A report by the Business and Enterprise Committee into the actions of the Insolvency Service found that public confidence in insolvencies would be damaged “unless prompt, robust and effective action” is taken to ensure pre-packs are “transparent and free from abuse”.
The MPs highlighted “Phoenix” pre-packs in particular - where existing management buys back the business, following private negotiations with an insolvency practitioner. The management of MFI bought back its business from administrators last year, then collapsed months later, leaving creditors out of pocket.
The report found that these kind of administrations fuel “understandable concerns about illegitimate, self-serving alliances between directors and insolvency practitioners”. It said the Insolvency Service is at risk of “real reputational damage” if the situation is not addressed.
The Committee found unsecured creditors fare worse during a pre-pack, recovering 1 per cent of their debts on average, compared to 3 per cent as part of a standard business sale.

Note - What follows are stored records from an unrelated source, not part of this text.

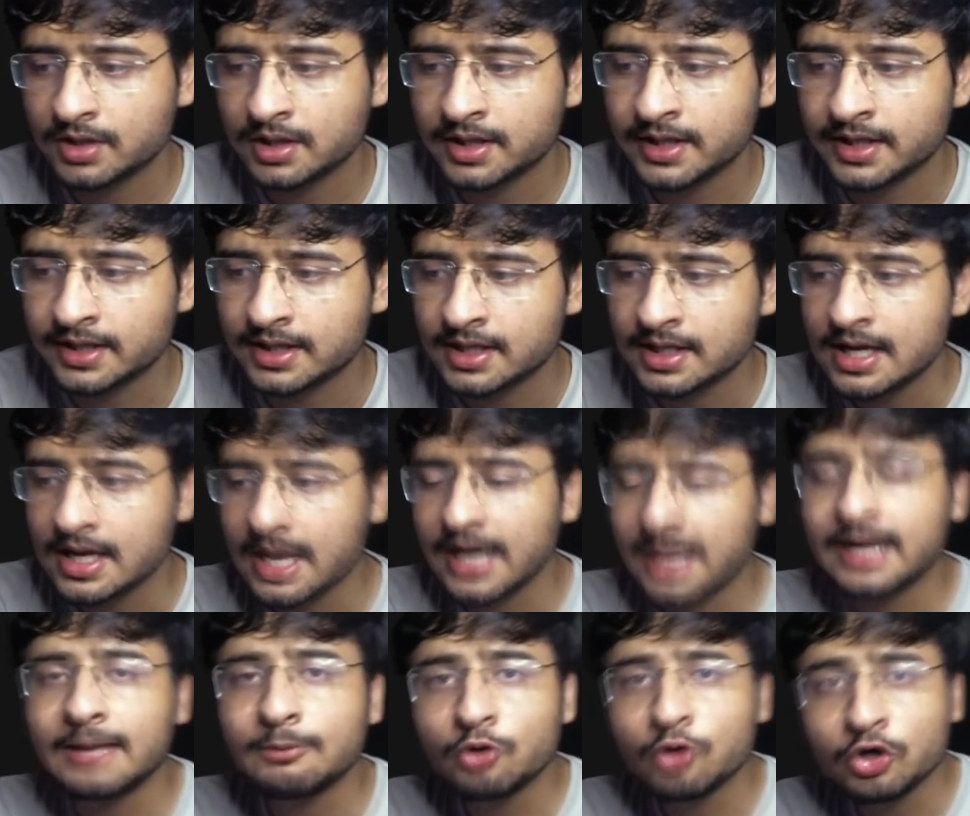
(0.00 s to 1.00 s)
Correct.
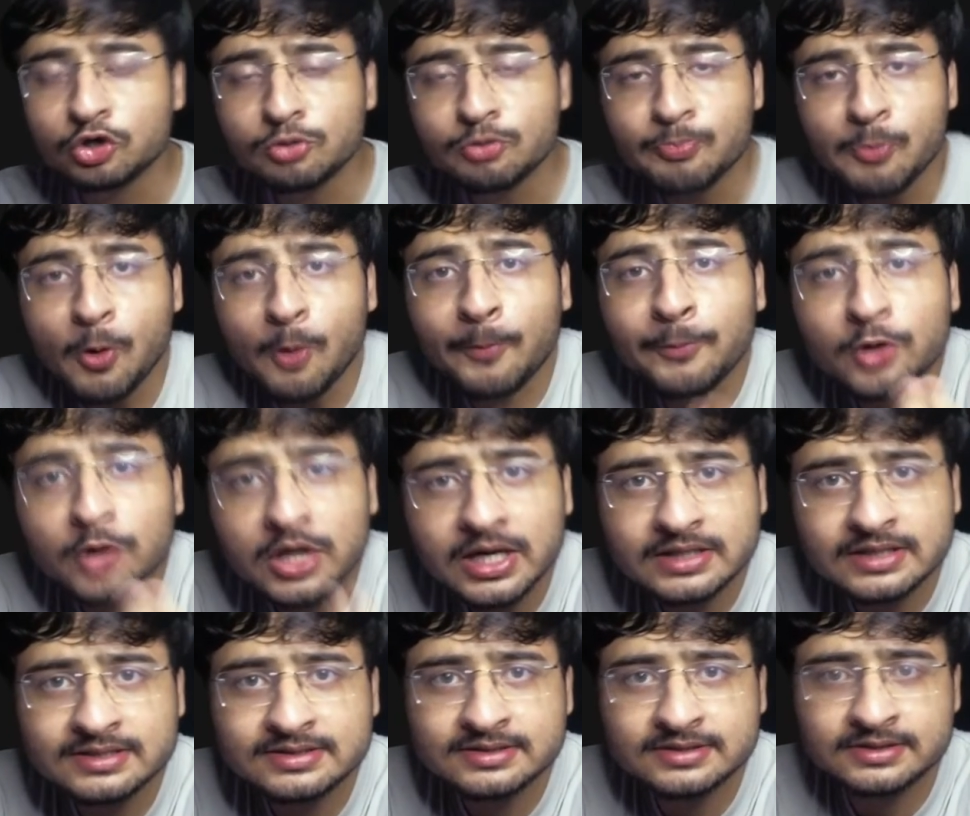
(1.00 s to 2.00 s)
And I'm going to
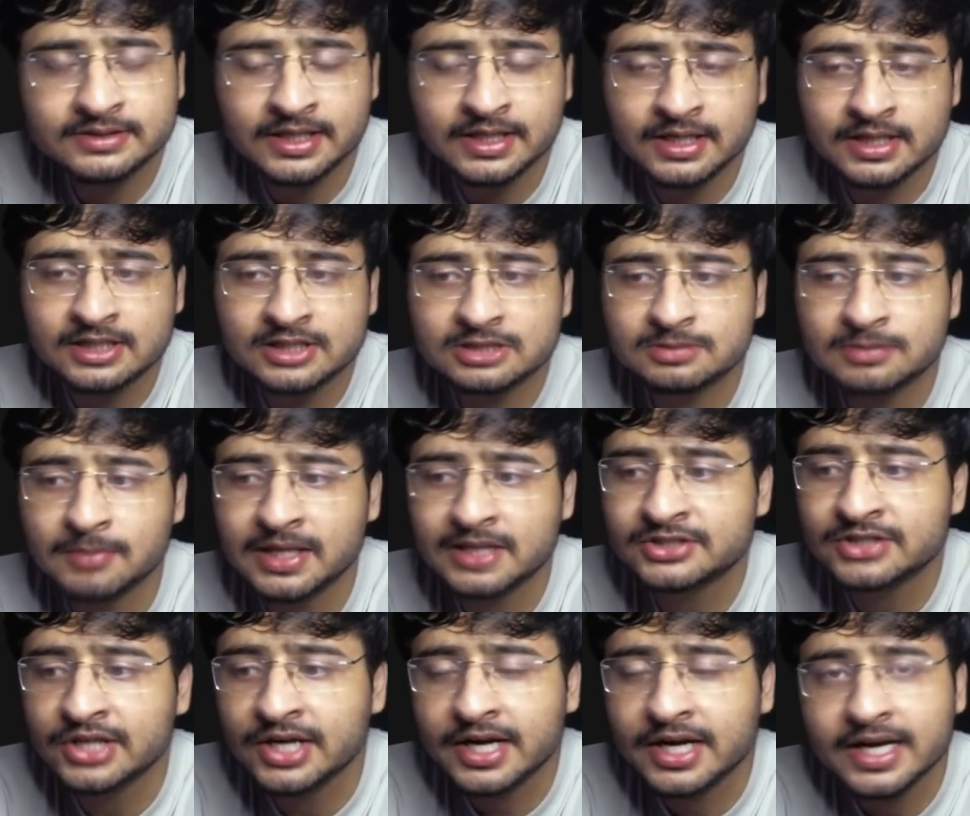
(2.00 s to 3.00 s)
populate this array list by
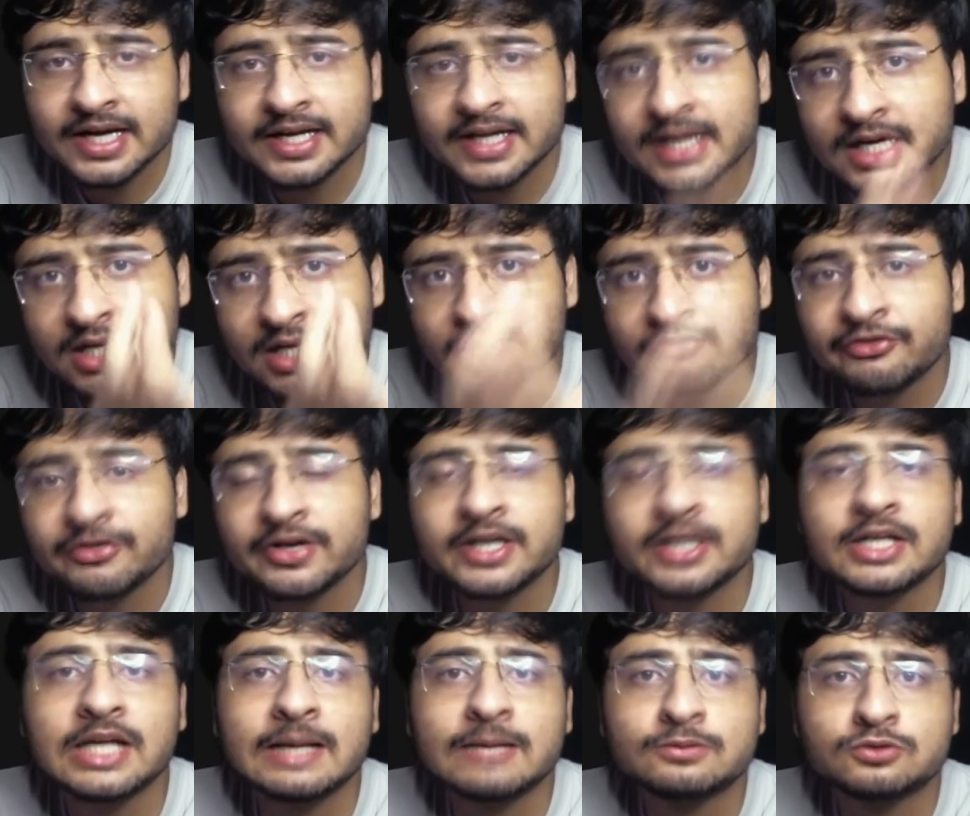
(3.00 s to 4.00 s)
generating
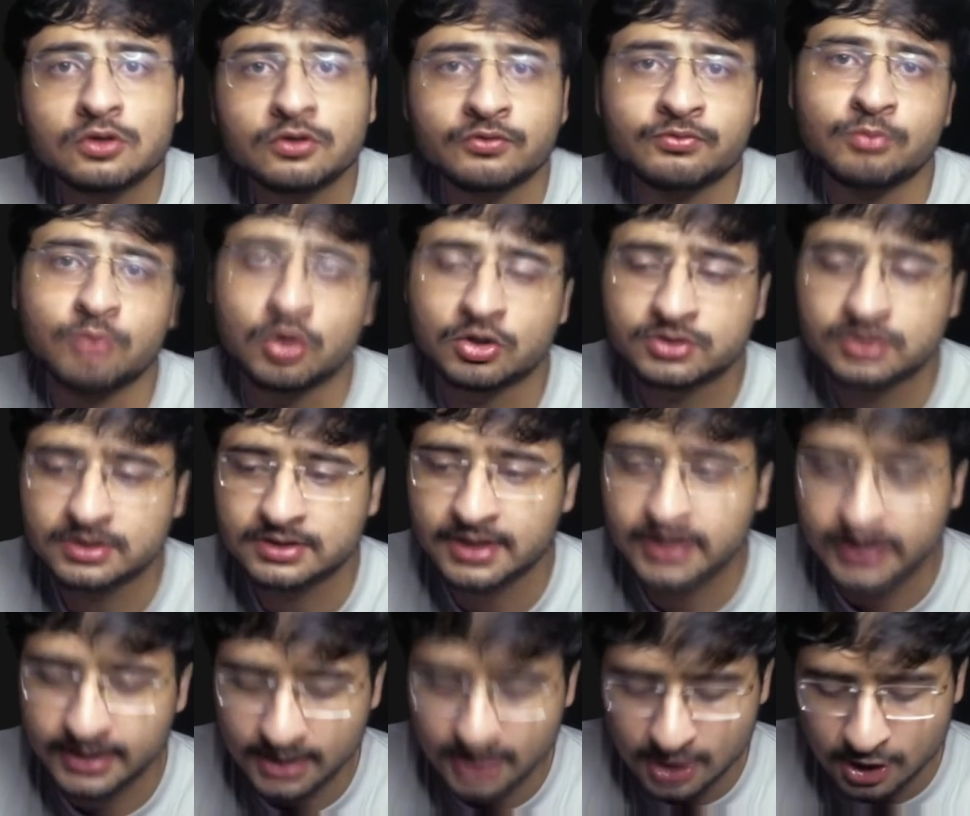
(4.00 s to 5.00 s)
different types of boxes,
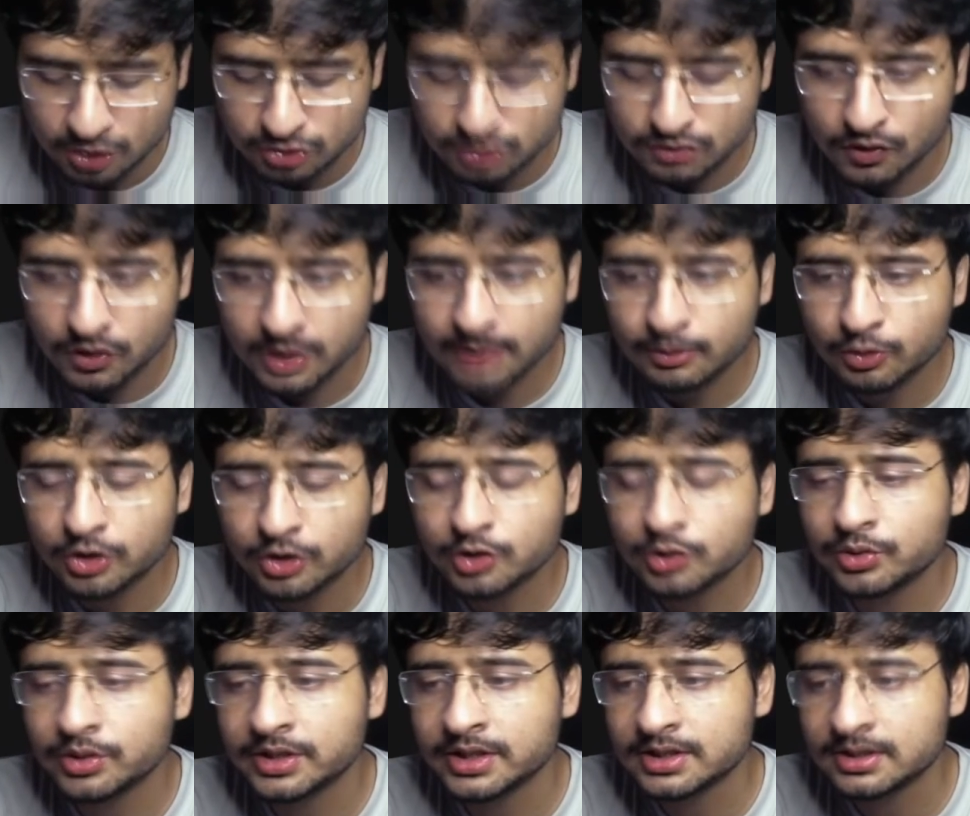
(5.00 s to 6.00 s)
right? So what I'm going
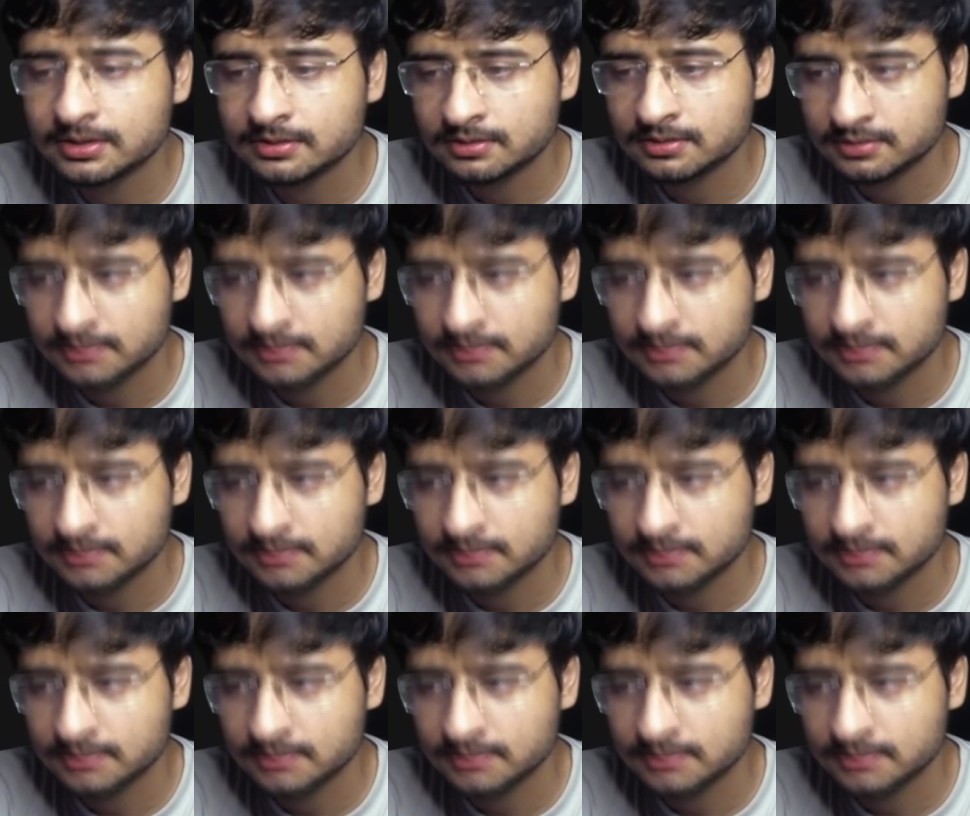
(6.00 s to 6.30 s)
to do here,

In January, the Government imposed a more transparent regime for phoenix deals, but the Committee warned if it does not prove effective, it will be necessary to “take more radical action, possibly by giving stronger powers to creditors or the court”.
The Insolvency Service is an executive agency of BERR, primarily funded by fees for its services. It is designed to administer and investigate the affairs of bankrupts, of companies and partnerships wound up by the court, and establish why they became insolvent.